**TRY IT:** Each and every line below goes into your answer unchanged, but leave out the images.
:: RECORDED INFORMATION ::
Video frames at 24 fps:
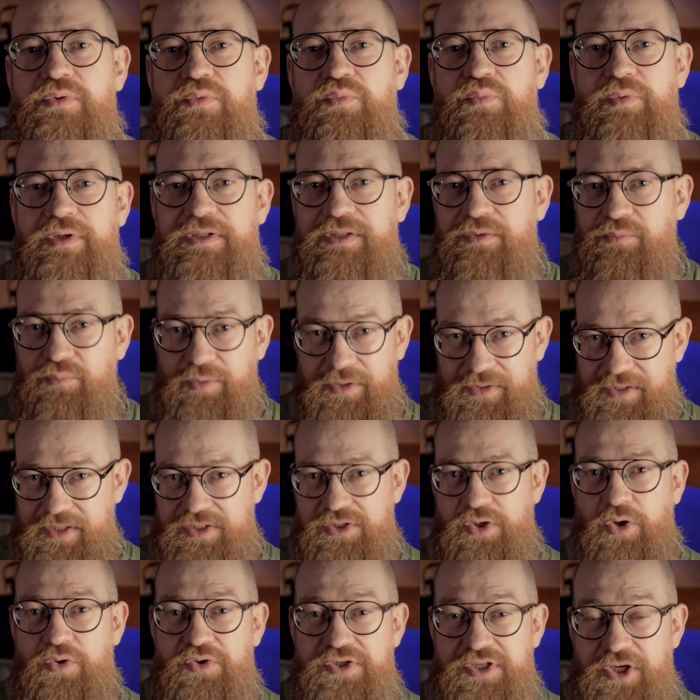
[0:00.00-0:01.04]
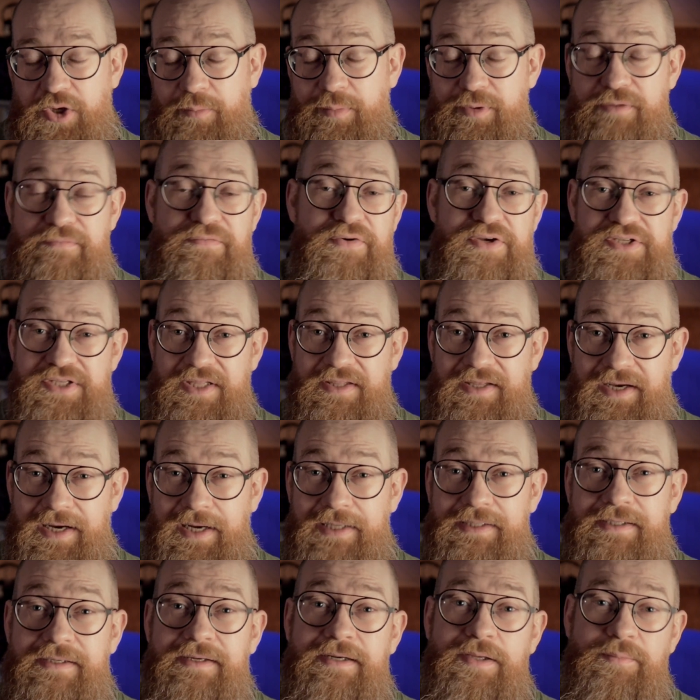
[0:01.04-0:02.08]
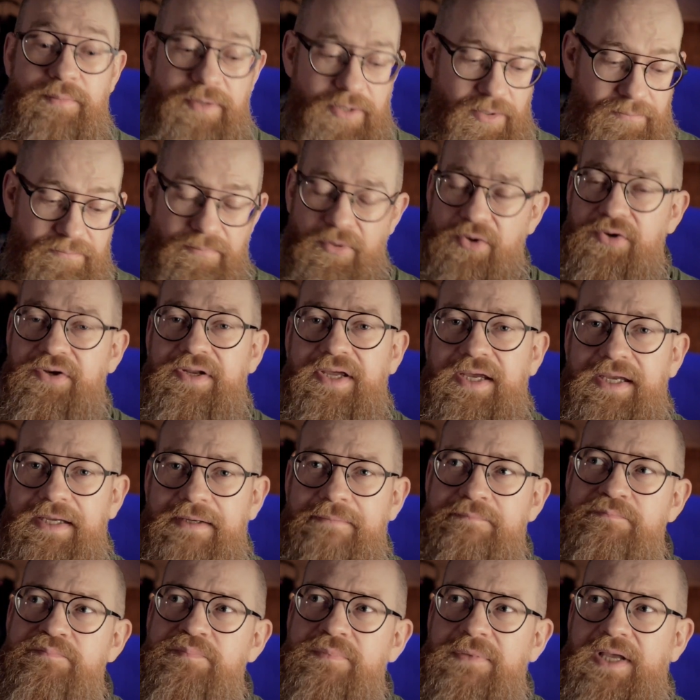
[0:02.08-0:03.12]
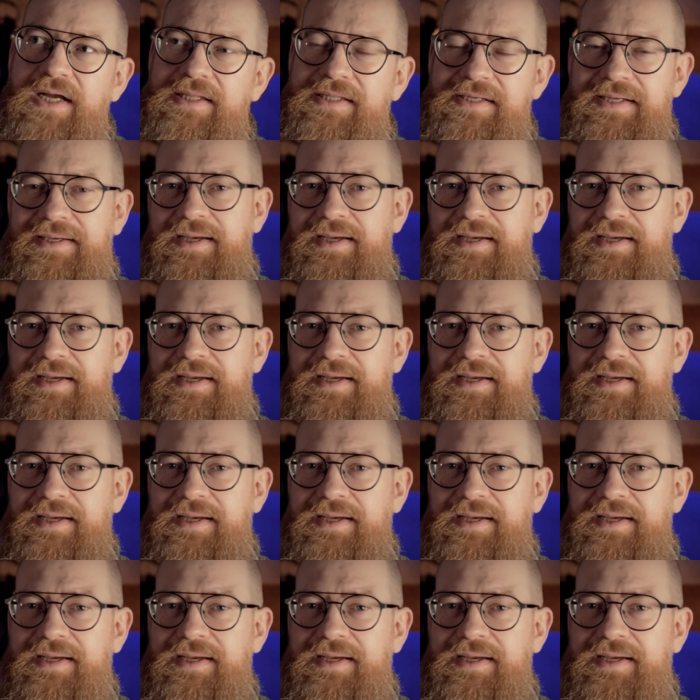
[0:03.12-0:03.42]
with this whole setup, or the first thing that I did anyway, on Monday, I did a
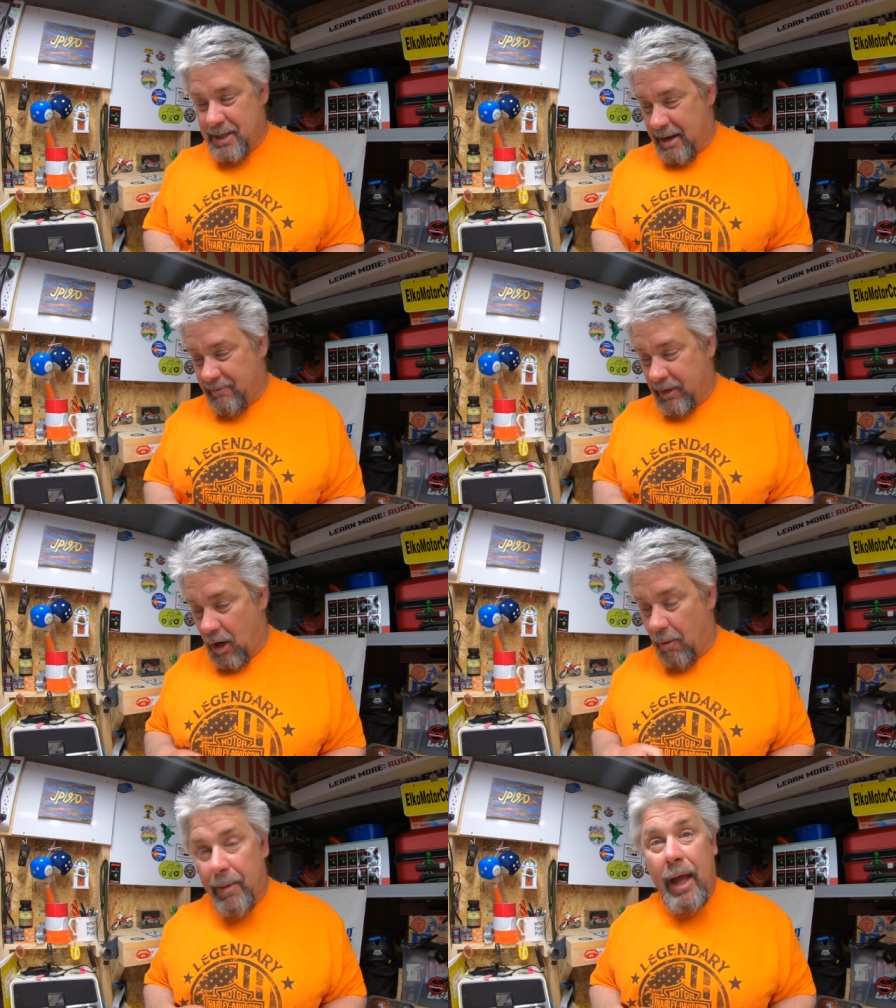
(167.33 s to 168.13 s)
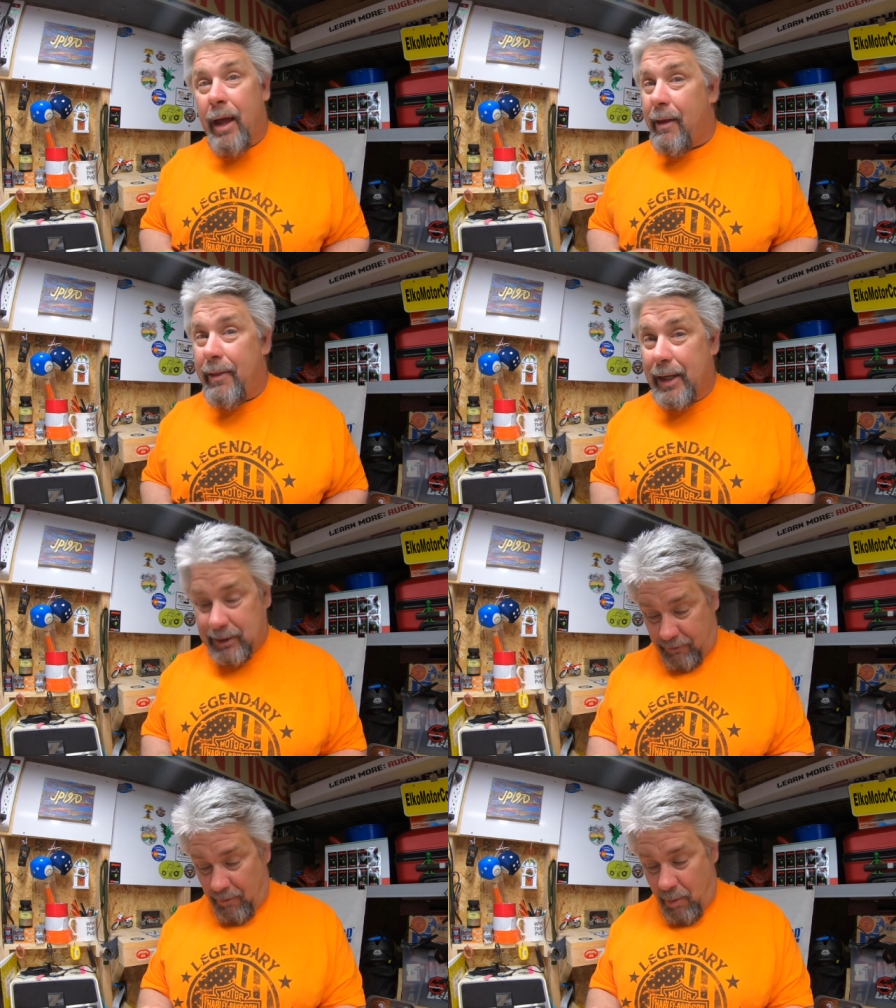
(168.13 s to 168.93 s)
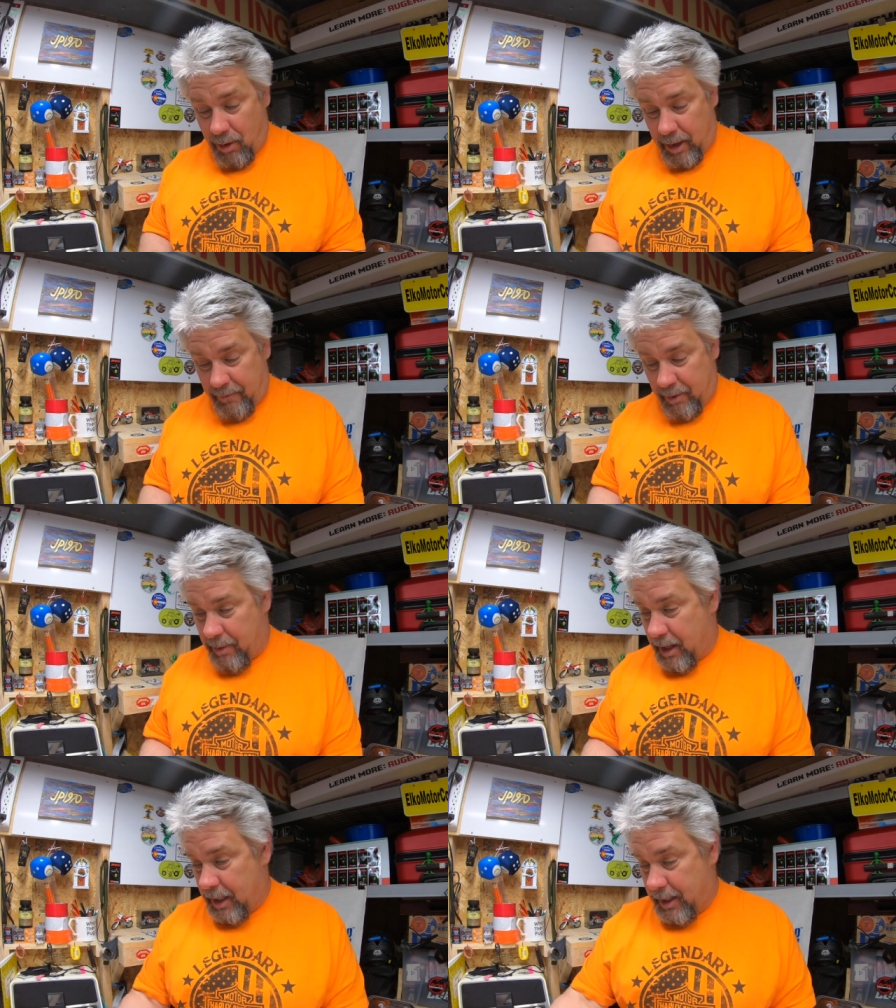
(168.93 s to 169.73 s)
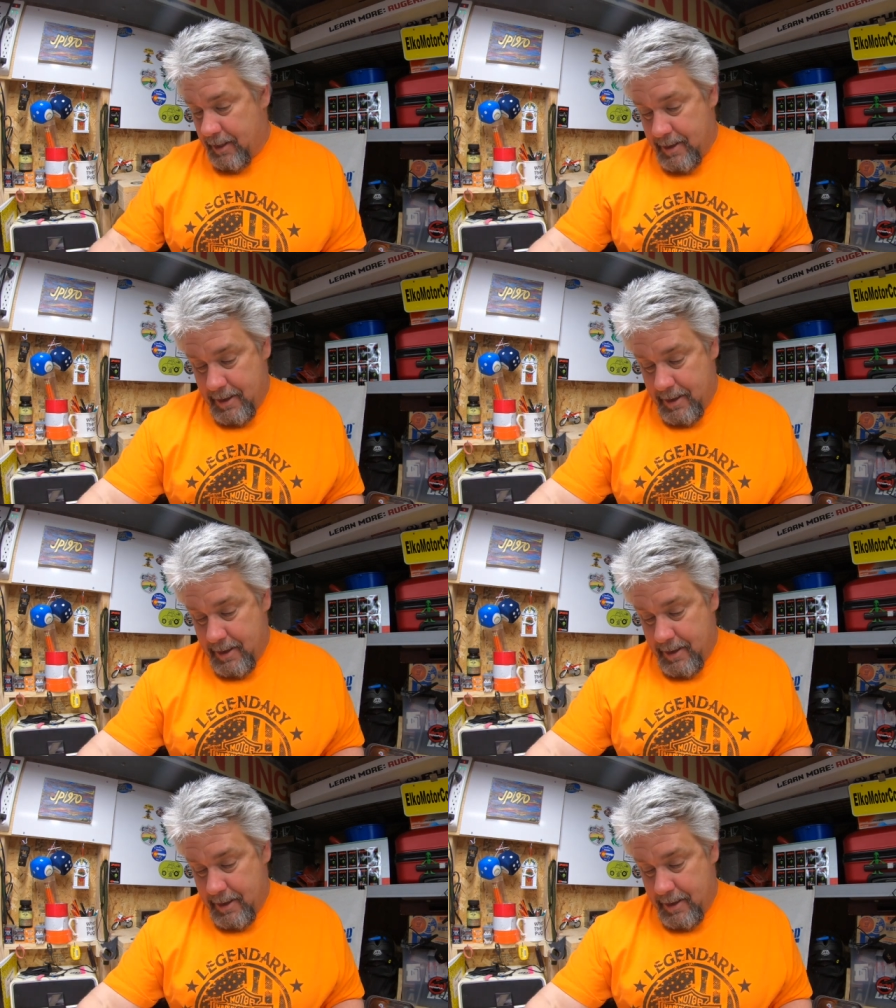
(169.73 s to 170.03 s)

envelope. That's four, everybody.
:::
**SOLUTION:**
Video frames at 24 fps:
[0:00.00-0:01.04]
[0:01.04-0:02.08]
[0:02.08-0:03.12]
[0:03.12-0:03.42]
with this whole setup, or the first thing that I did anyway, on Monday, I did a
(167.33 s to 168.13 s)
(168.13 s to 168.93 s)
(168.93 s to 169.73 s)
(169.73 s to 170.03 s)

envelope. That's four, everybody.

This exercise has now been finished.